# Neural Causal Models for Counterfactuals

This repository contains the code for the paper ["Neural Causal Models for Counterfactual Identification and Estimation"](https://arxiv.org/abs/2210.00035) by Kevin Xia, Yushu Pan, and Elias Bareinboim.

Disclaimer: This code is offered publicly with the MIT License, meaning that others can use it for any purpose, but we are not liable for any issues arising from the use of this code. Please cite our work if you found this code useful.

## Setup

```
python -m pip install -r requirements.txt
```

## Running the code

Both identification and estimation procedures can be run using the `main.py` file with the desired arguments entered.

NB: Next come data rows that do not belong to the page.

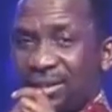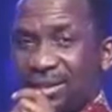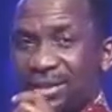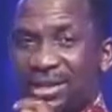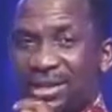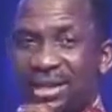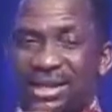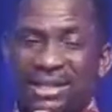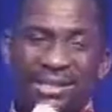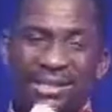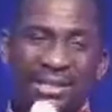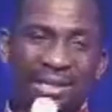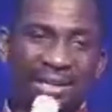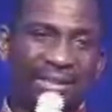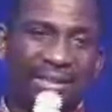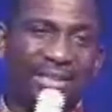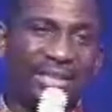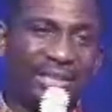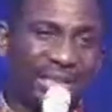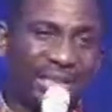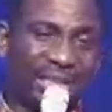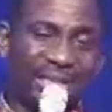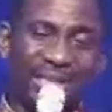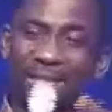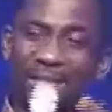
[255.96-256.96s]
Oh yeah,
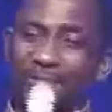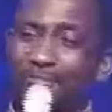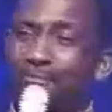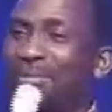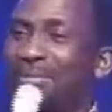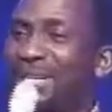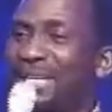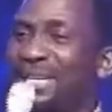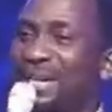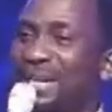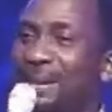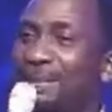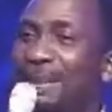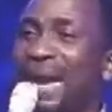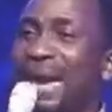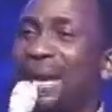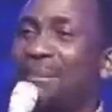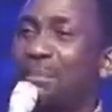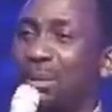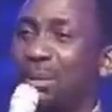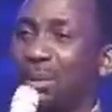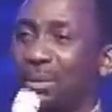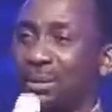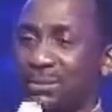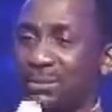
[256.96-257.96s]
this is in, in the
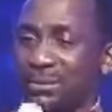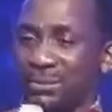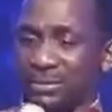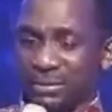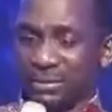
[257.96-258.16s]
Bible.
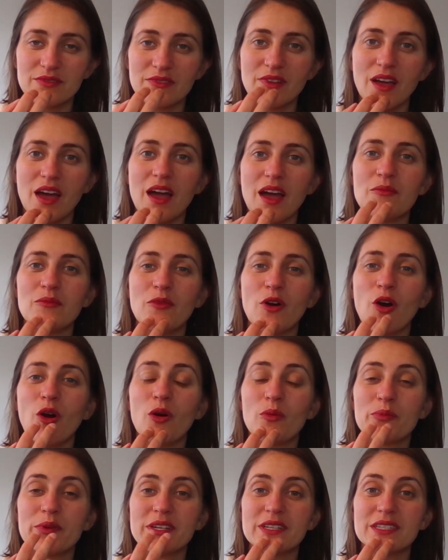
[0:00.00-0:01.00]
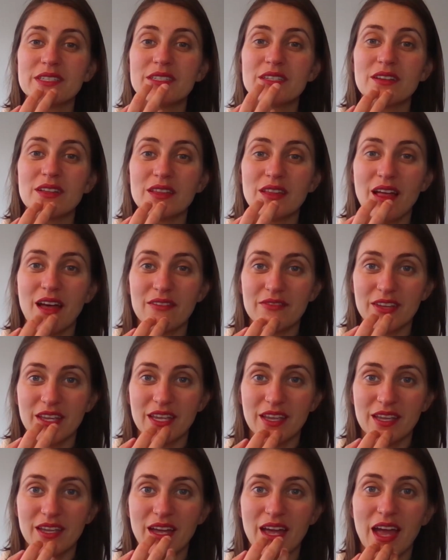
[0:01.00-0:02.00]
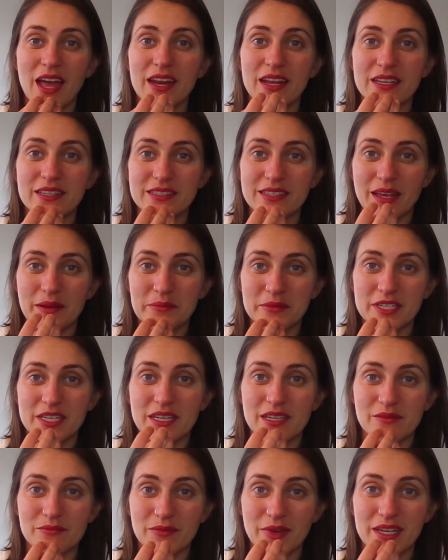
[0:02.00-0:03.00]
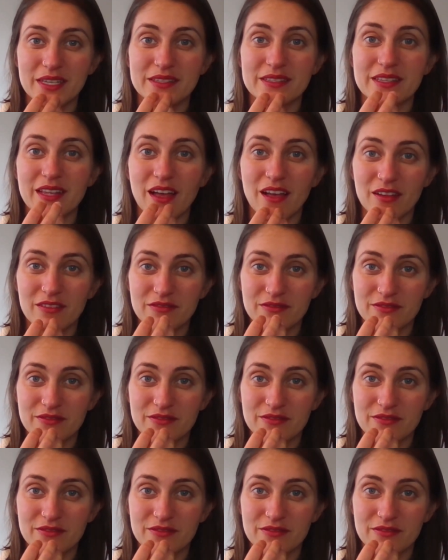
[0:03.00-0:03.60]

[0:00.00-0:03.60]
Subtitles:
I'm open to loving and accepting myself.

To run the identification experiments using the GAN-NCM, navigate to the base directory of the repository and run

```
python -m src.main <NAME> gan --lr 2e-5 --data-bs 256 --ncm-bs 256 --h-size 64 --u-size 2 --layer-norm --gan-mode wgangp --d-iters 1 --id-query <QUERY> -r 4 --max-lambda 1e-4 --min-lambda 1e-5 --max-query-iters 1000 --single-disc --gen-sigmoid --mc-sample-size 256 -G expl_set -t 20 -n 10000 -d <DIM> --gpu 0
```
where `<NAME>` is replaced with the name of the folder in which the results will be saved, `<QUERY>` is one of `ate`,
`ett`, `nde`, `ctfde`, depending on the query being identified, and `<DIM>` is the dimensionality of the Z variable
(1 or 16 in the paper).

The MLE-NCM can be run similarly using the command
```
python -m src.main <NAME> mle --full-batch --h-size 64 --id-query <QUERY> -r 4 --max-query-iters 1000 --mc-sample-size 10000 -G expl_set -t 20 -n 10000 -d <DIM> --gpu 0
```

Once completed, the results of the ID experiments can be aggregated into data files using the command
```
python -m src.experiment.id_data_process <DIR> <QUERY>
```
where `<DIR>` is the directory of the experiment folder, and `<QUERY>` is the query that is being identified in that
experiment. This will create a folder in that directory named `results` and add two files named `gap_results.csv`
and `kl_results.csv`.

When all queries are run for both the GAN and MLE method, move all results files to the same folder and rename them as
`<MODEL>_<DIM>_<QUERY>_gap_results.csv` and `<MODEL>_<DIM>_<QUERY>_kl_results.csv`, where `<MODEL>` refers to `gan` or
`mle`, and `<DIM>` refers to `1d` or `16d`. Finally, run
```
python -m src.experiment.id_grid_plot <DIR> expl --tau 0.05
```
where `<DIR>` is the folder will all results files. Plots will appear in a new `results` folder inside that directory.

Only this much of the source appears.